To produce a flexible electrophoretic imaging film, the capsules are suspended in a fluid and coated onto a flexible plastic substrate in an efficient roll-to-roll process (Fig. 1). Averaging less than 50 µm in diameter, the capsules are packed together tightly on the finished film, lending it the appearance of paper.
Creative Flexibility
Consumer electronics companies spend millions on branding, product design, and packaging, yet most consumer electronics end up with the same, traditional rectangular display. In an age when the user interface is an increasingly important differentiating factor when consumers are deciding between a sea of products that offer the same capabilities, a unique display can dramatically increase consumer appeal. Just think about the current smart-phone offerings where the only differentiators are style and design, i.e., the user interface.
With the versatility that electrophoretic displays provide, you can design a display around the product, rather than create a product around the display. These displays can be round, triangular, or mounted on a curved surface, or they can even resemble a logo. The possibilities are only limited by the designer’s imagination. For example, Central Standard Timing’s CST-01 watch uses a flexible display (Fig. 2). And with no need for a glass backplane, the display surface itself doesn’t even need to be flat. Electrophoretic displays can enhance the design and functionality of many handheld devices, including automotive key fobs, wristwatches, and remote controls.
Appearance
Anyone who has ever tried to work on a laptop while at an outdoor café, read with a backlit tablet on the beach, or use a digital camera on a sunny afternoon understands the inherent obstacles of traditional backlight displays. These displays perform optimally indoors with appropriate lighting, but that isn’t always the usage reality for consumers. That’s why backlit displays, like LCDs, are often associated with eyestrain.
Electrophoretic displays allow users to read for hours without suffering from the same level of fatigue experienced with LCD technology. Plus, electrophoretic displays function just as well indoors and outside, offering a paper-like appearance that is easy to read in the noonday sun while remaining well lit in the shade.
Bendable, Rugged, And Low Power
Due to their high levels of durability and flexibility, electrophoretic displays will allow any object to become “smart.” Just imagine a future where displays are built right into your clothing or handbags. These displays are ideal for new and upcoming technologies like smart cards, which need to hold up to being jammed into tight wallets, sat on, tossed on the counter, or even dropped.

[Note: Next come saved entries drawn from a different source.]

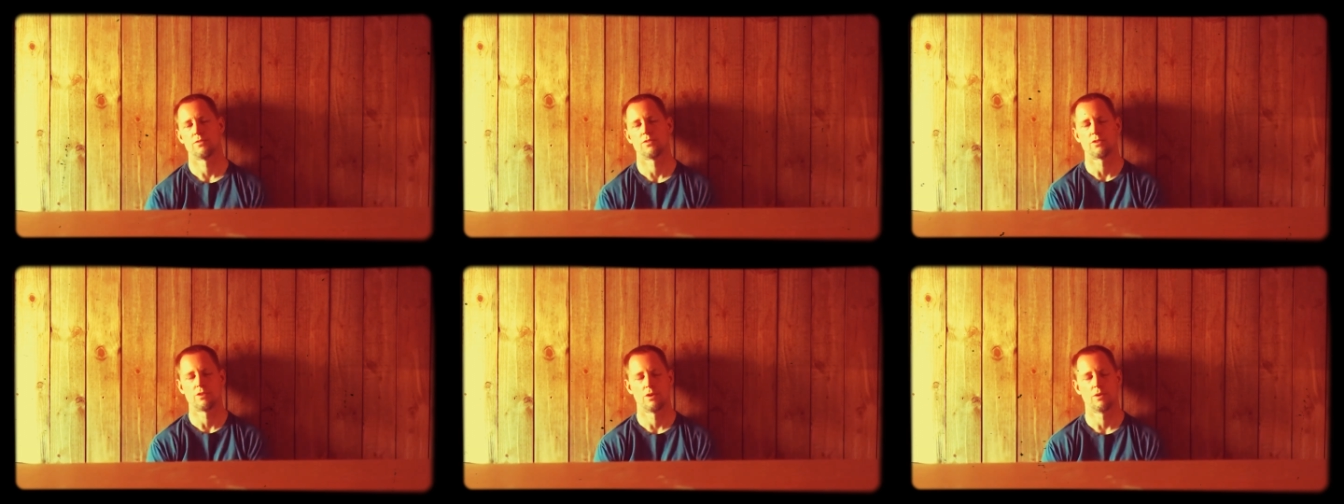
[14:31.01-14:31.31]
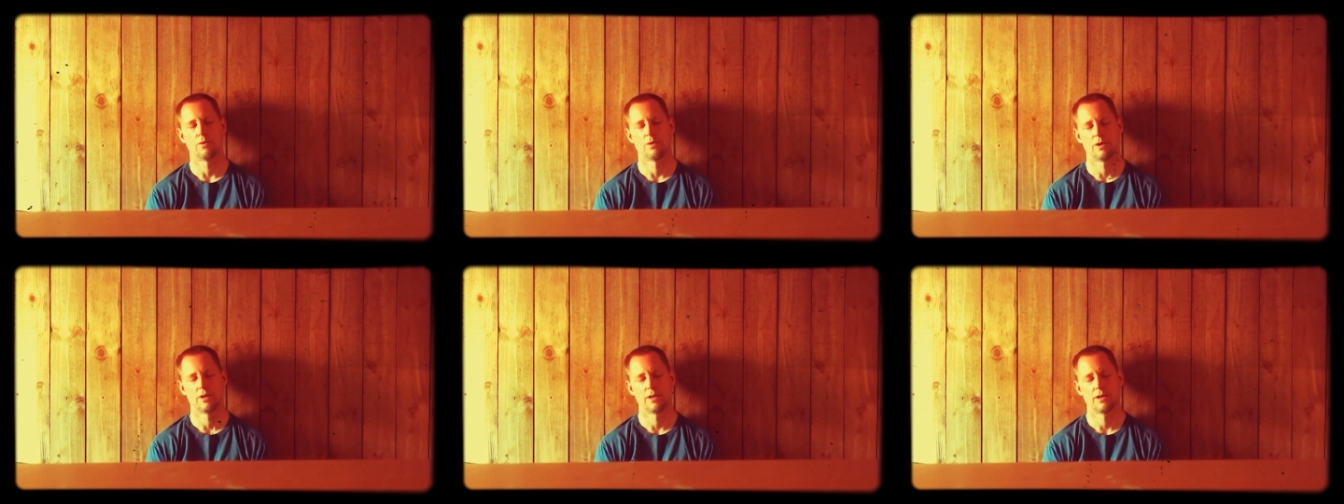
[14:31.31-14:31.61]

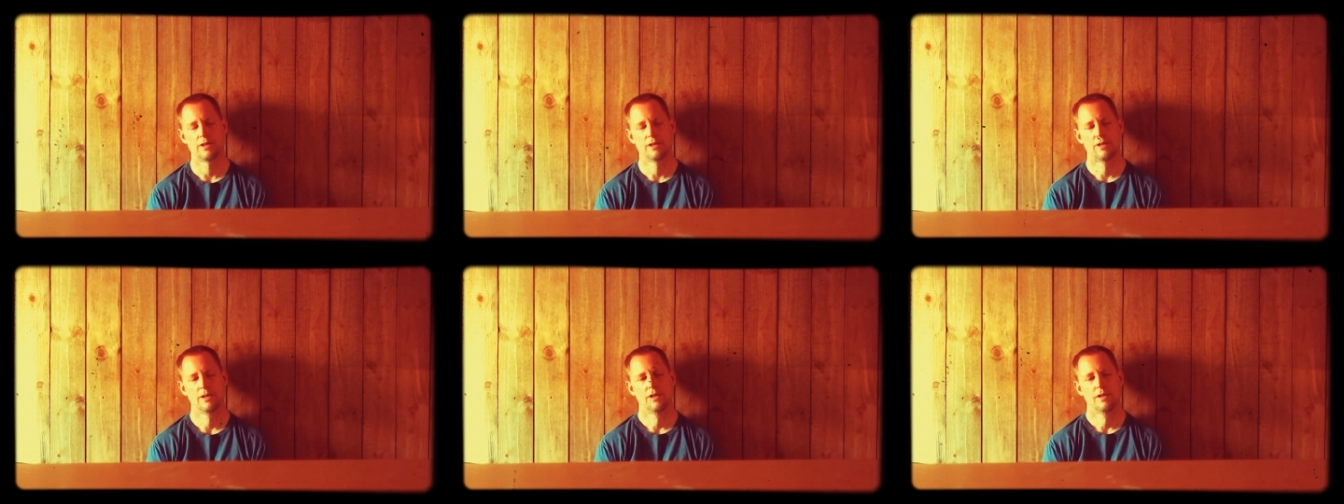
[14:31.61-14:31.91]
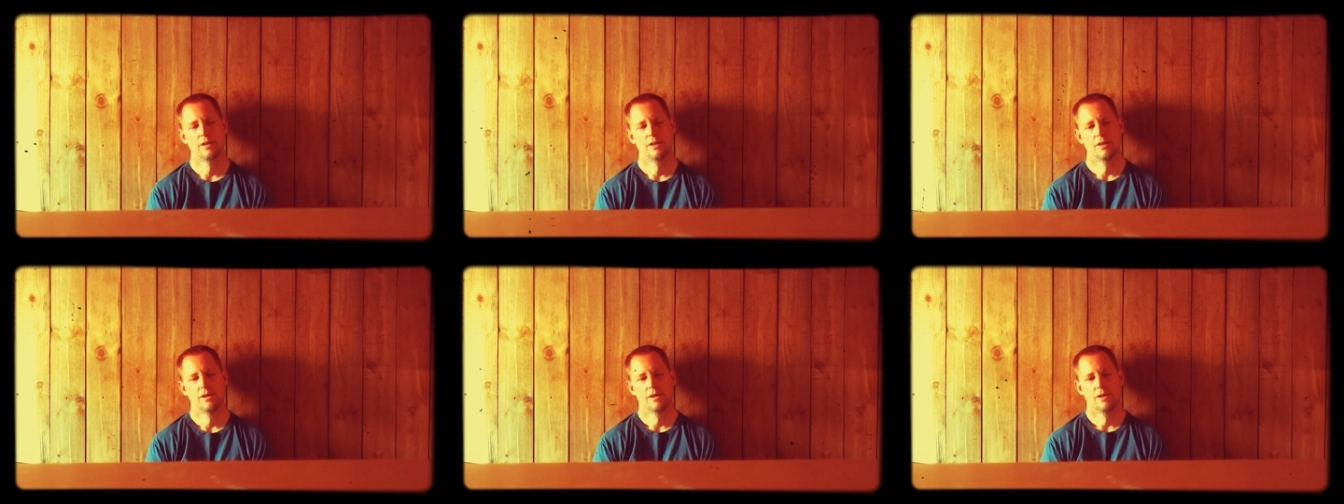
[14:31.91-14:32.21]
So,
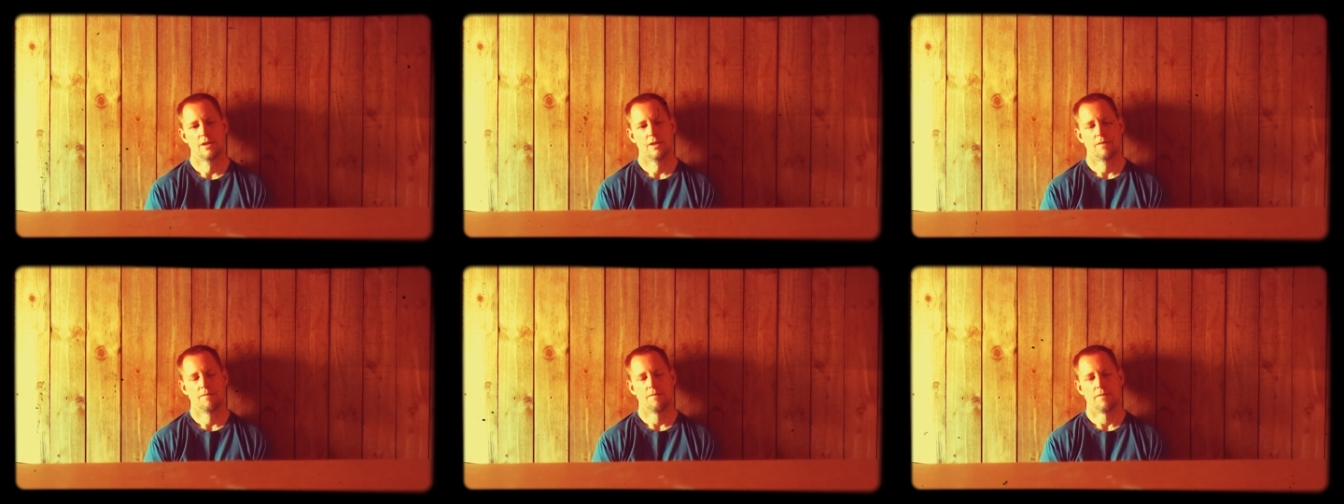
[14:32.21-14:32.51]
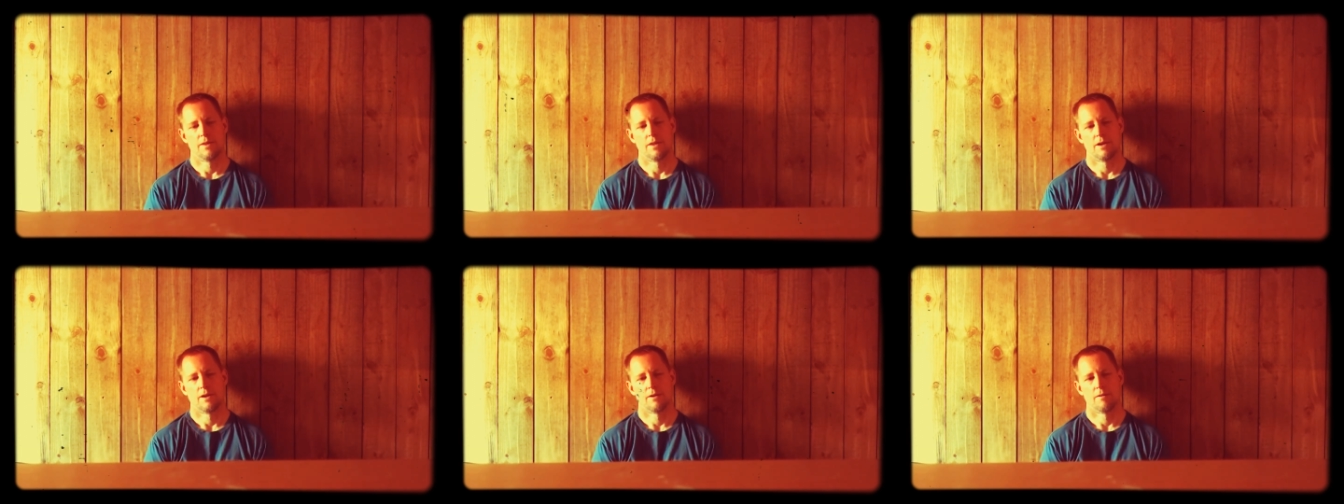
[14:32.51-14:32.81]

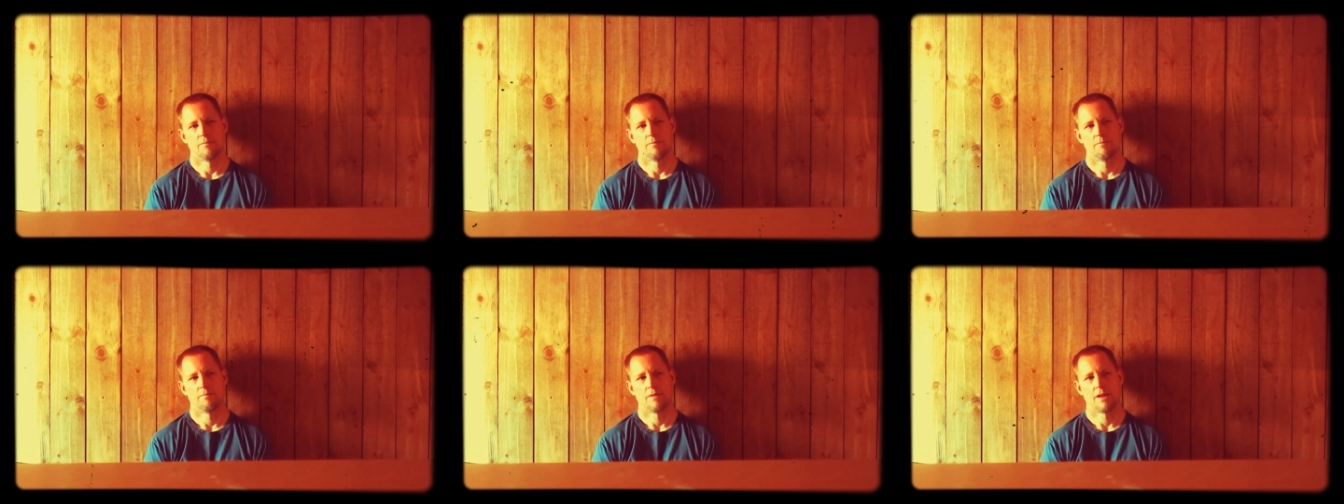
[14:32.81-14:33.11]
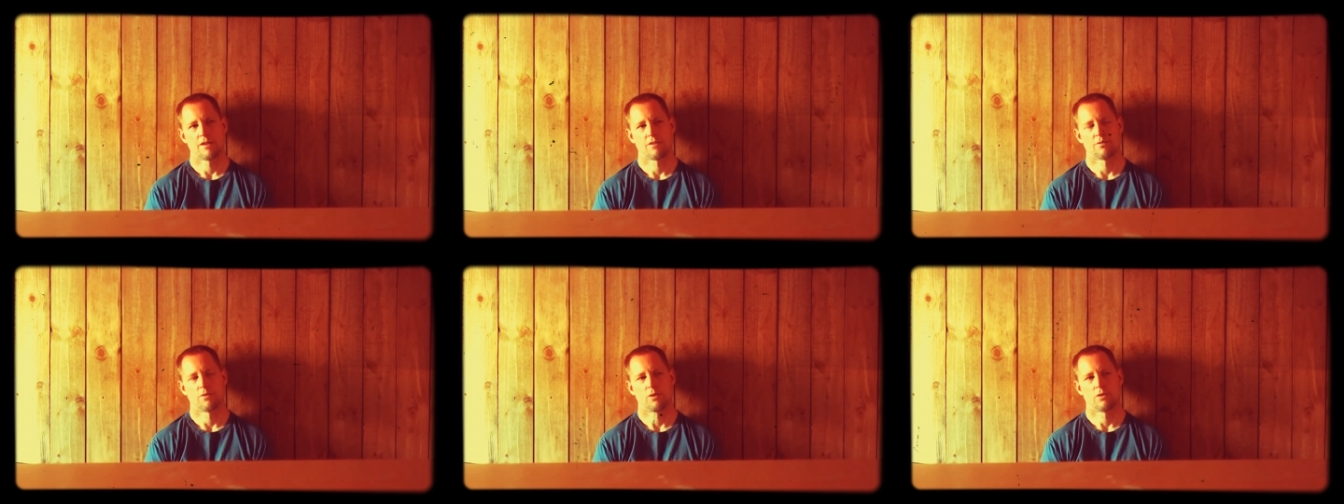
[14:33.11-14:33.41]
you know,
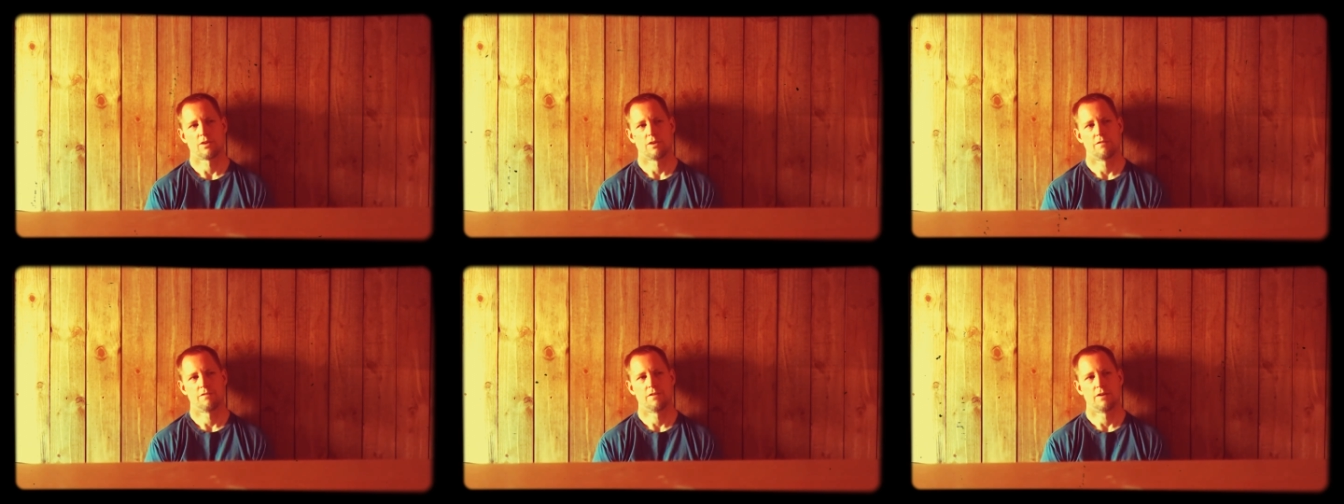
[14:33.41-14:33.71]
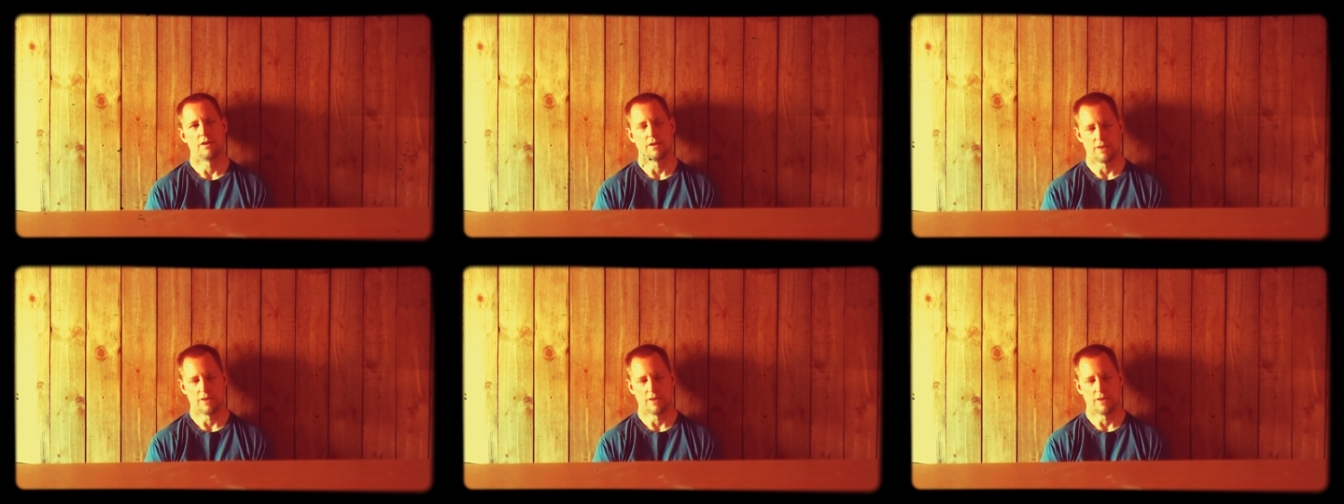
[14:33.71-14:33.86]
that's 14 foot.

With a long life span, electrophoretic displays are ultra-thin, won’t shatter, and will keep functioning as long as the device itself. For example, an e-paper display could show the controls and power settings of a power drill (Fig. 3). With more than 20 million flexible displays performing successfully in the market today, it is clear that electrophoretic displays are the right technology for applications where wear and tear is a factor since the technology has the inherent flexibility and ruggedness of paper.
Battery life and power consumption factor considerably into consumer purchasing decisions. A 2012 Qualcomm study found that battery life ranked second behind price in smart-phone purchases—and that’s just one application. Electrophoretic displays are highly reflective and therefore consume a fraction of the power that traditional backlight displays use. This property extends the battery life of devices using electrophoretic display technology, including smart phones, smart cards, and electronic shelf labels, sometimes up to 30 times longer than a device using the same battery with a traditional backlight display.
Lightweight
Electrophoretic displays are roughly as thick as six sheets of traditional paper (650 µm), which, when combined with their low power consumption, can reduce the size and weight of a device as well as its batteries. Ideal for applications where the weight and thickness of the display and its components are critical, an electrophoretic display’s lightweight properties make it ideal for portable electronics.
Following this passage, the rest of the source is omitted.